### What the task requires
Keep the text of the data exactly as it is and omit each picture from the copy.

Start of Given entries

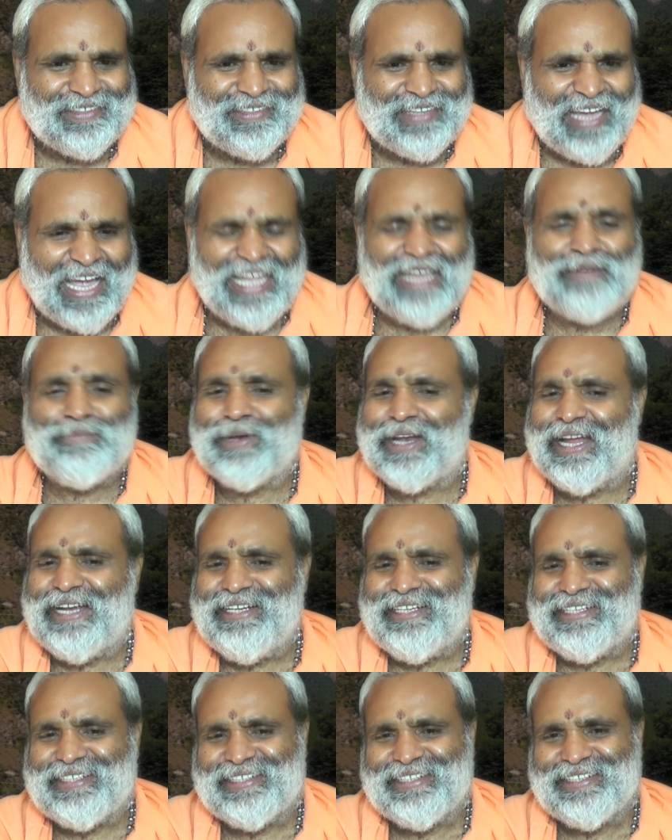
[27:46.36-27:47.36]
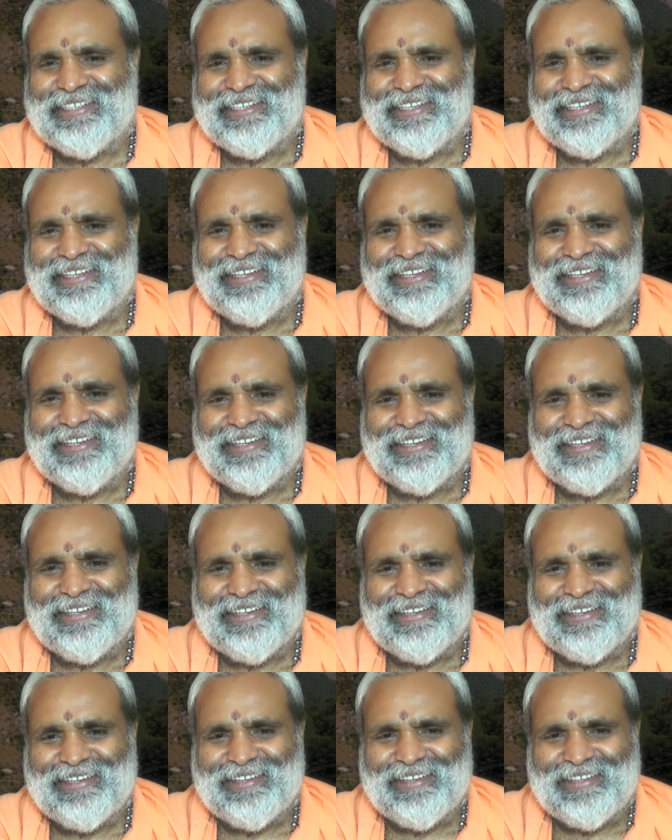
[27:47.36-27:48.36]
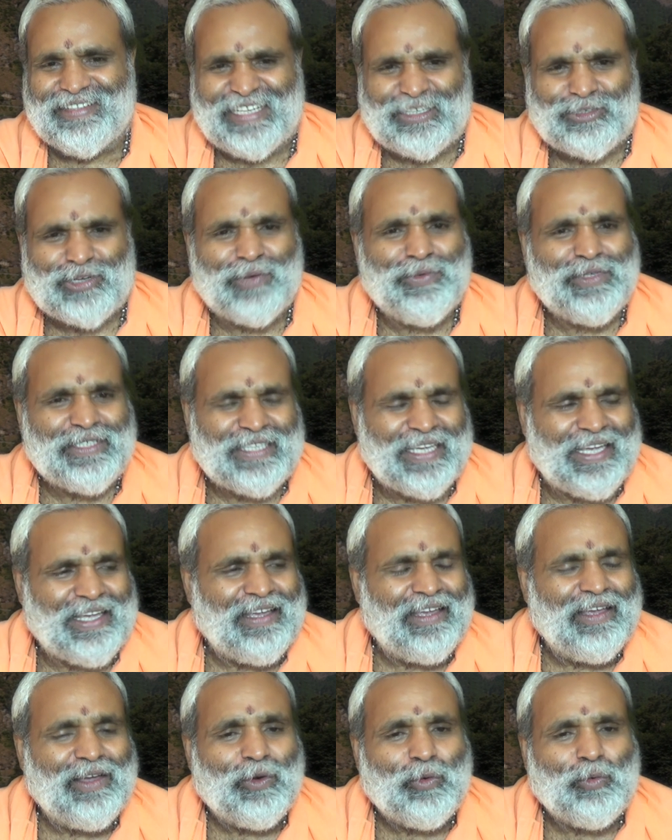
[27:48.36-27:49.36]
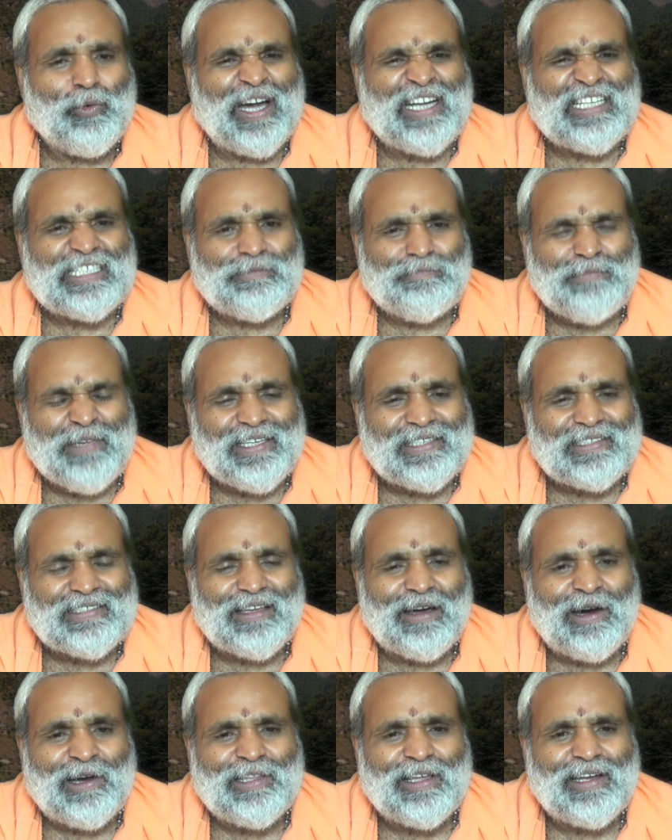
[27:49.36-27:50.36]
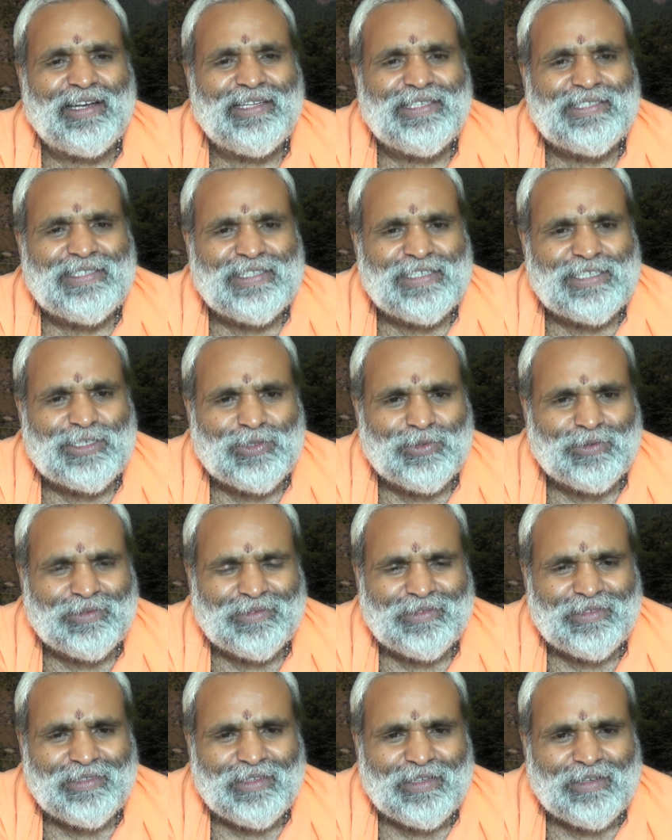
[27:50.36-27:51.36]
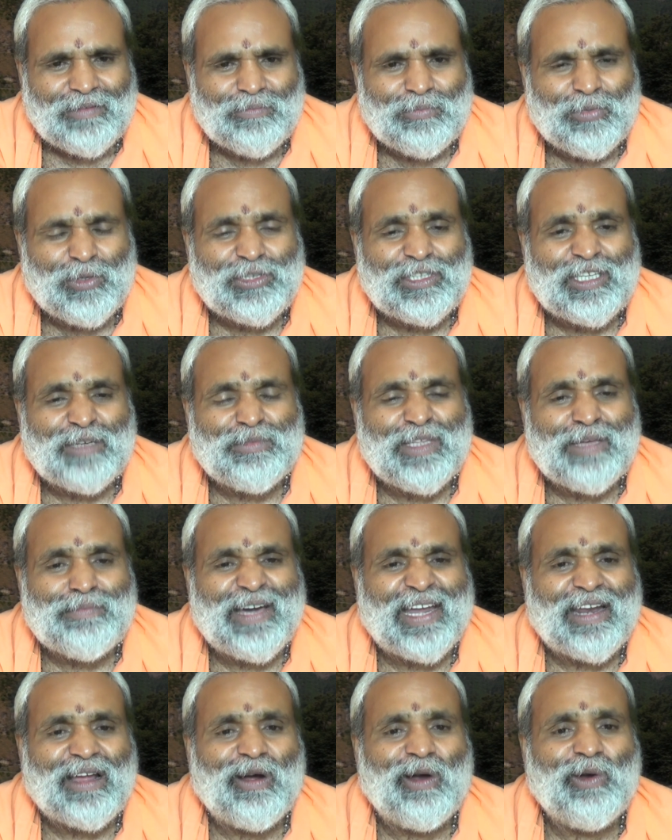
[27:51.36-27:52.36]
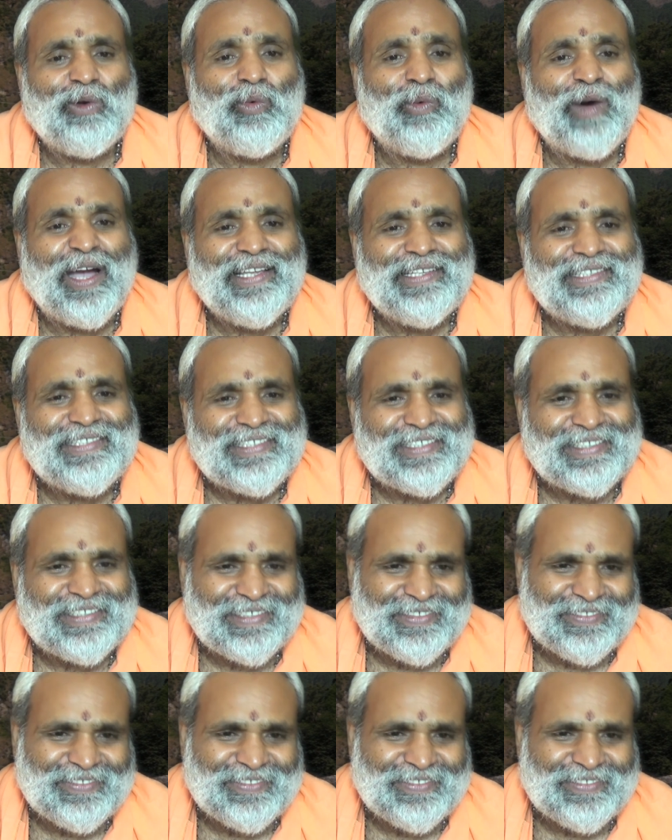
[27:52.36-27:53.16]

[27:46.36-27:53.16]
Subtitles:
I am right. That's why we say, one speaks, other listens to. Both of them are called wise.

End of Given entries

### Solution to this exercise
[27:46.36-27:47.36]
[27:47.36-27:48.36]
[27:48.36-27:49.36]
[27:49.36-27:50.36]
[27:50.36-27:51.36]
[27:51.36-27:52.36]
[27:52.36-27:53.16]

[27:46.36-27:53.16]
Subtitles:
I am right. That's why we say, one speaks, other listens to. Both of them are called wise.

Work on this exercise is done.